(Excerpts from a dataset)
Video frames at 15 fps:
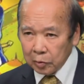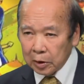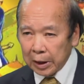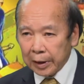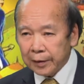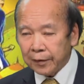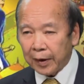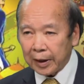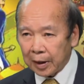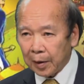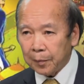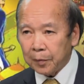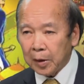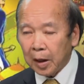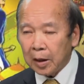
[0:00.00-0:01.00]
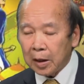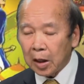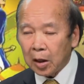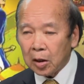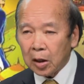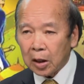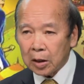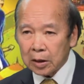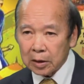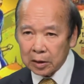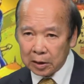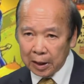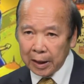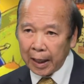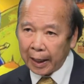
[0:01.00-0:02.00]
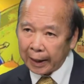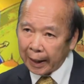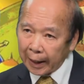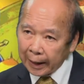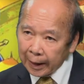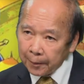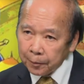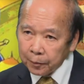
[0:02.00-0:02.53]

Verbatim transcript: cái việc hiệp ước được thi hành ngay ấy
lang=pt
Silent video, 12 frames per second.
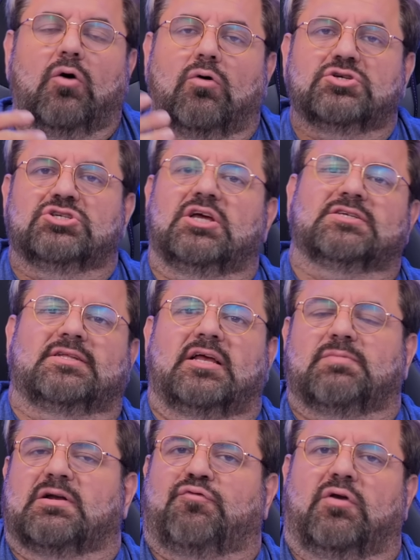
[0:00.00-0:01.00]
Hoje em dia você tem
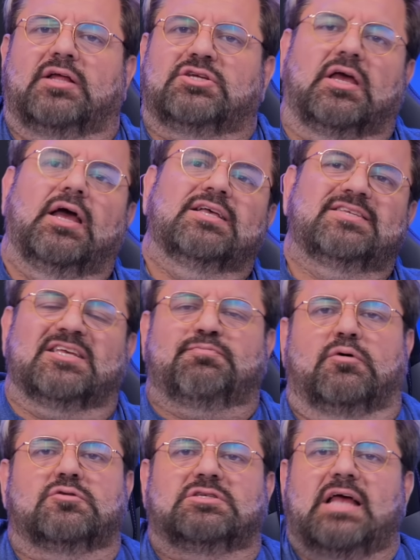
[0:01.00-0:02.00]
smartphone de
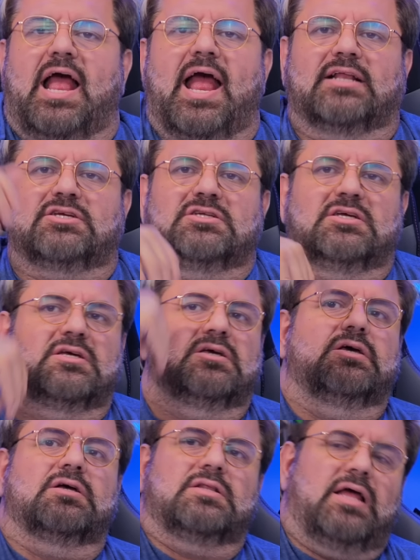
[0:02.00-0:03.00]
6.7, de,
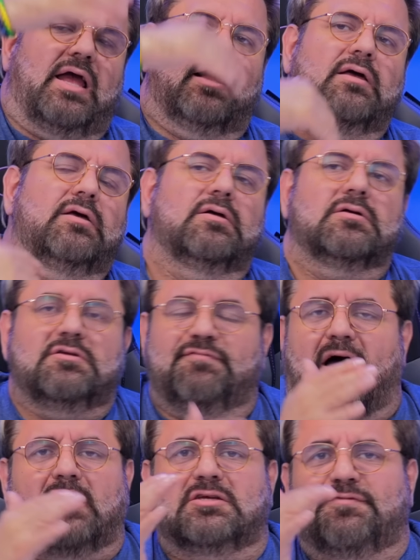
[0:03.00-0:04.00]
né?
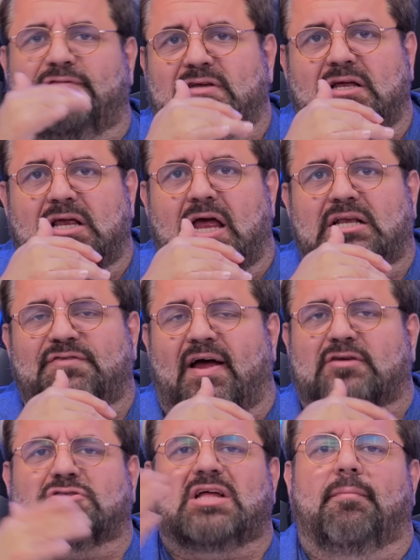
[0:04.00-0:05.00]
De é,
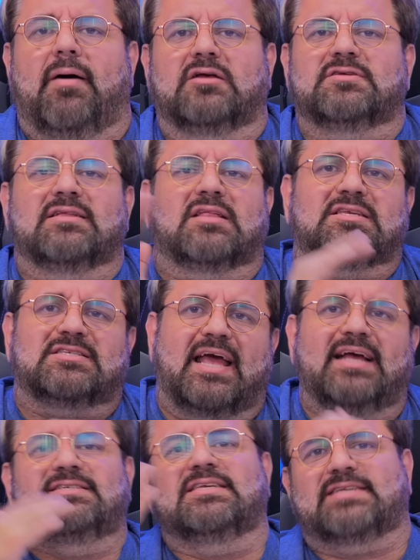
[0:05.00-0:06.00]
diversos tamanhos entre
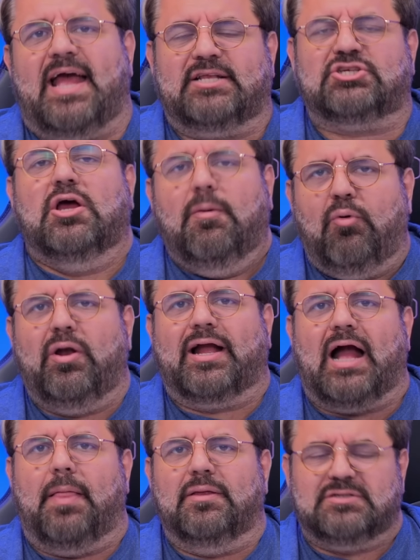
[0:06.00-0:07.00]
6 e 7
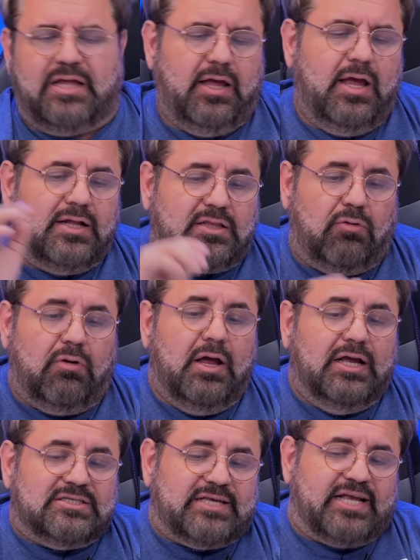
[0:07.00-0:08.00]
polegadas, né? Então,
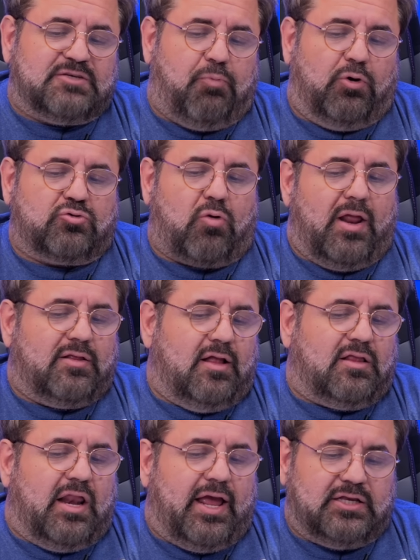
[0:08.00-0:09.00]

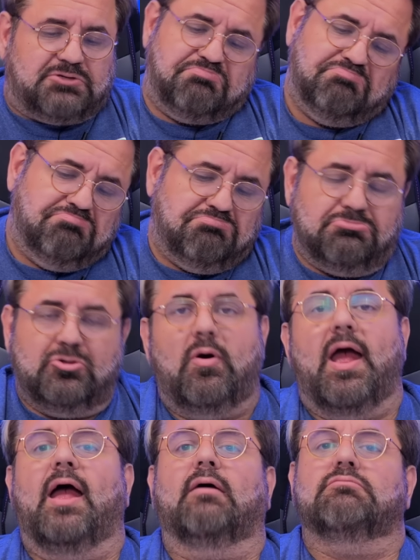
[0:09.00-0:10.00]
6.43
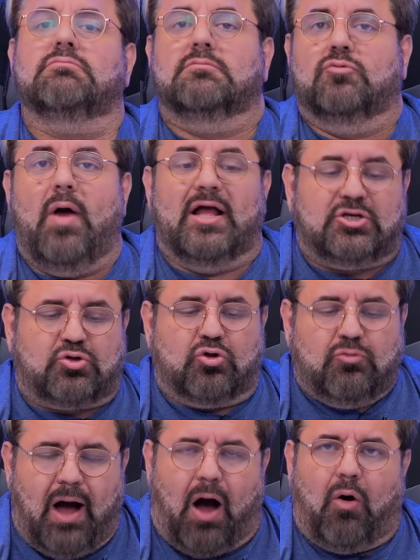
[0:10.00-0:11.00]
não é, não é de
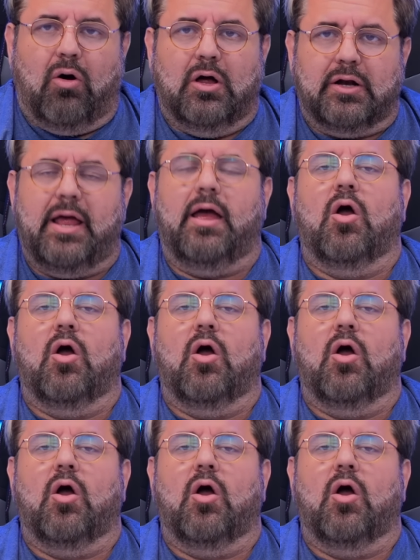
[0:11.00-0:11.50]
todo mal, né?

# Activity
Leaving the pictures out, reproduce the entries above exactly.

# Answer box
Video frames at 15 fps:
[0:00.00-0:01.00]
[0:01.00-0:02.00]
[0:02.00-0:02.53]

Verbatim transcript: cái việc hiệp ước được thi hành ngay ấy
lang=pt
Silent video, 12 frames per second.
[0:00.00-0:01.00]
Hoje em dia você tem
[0:01.00-0:02.00]
smartphone de
[0:02.00-0:03.00]
6.7, de,
[0:03.00-0:04.00]
né?
[0:04.00-0:05.00]
De é,
[0:05.00-0:06.00]
diversos tamanhos entre
[0:06.00-0:07.00]
6 e 7
[0:07.00-0:08.00]
polegadas, né? Então,
[0:08.00-0:09.00]

[0:09.00-0:10.00]
6.43
[0:10.00-0:11.00]
não é, não é de
[0:11.00-0:11.50]
todo mal, né?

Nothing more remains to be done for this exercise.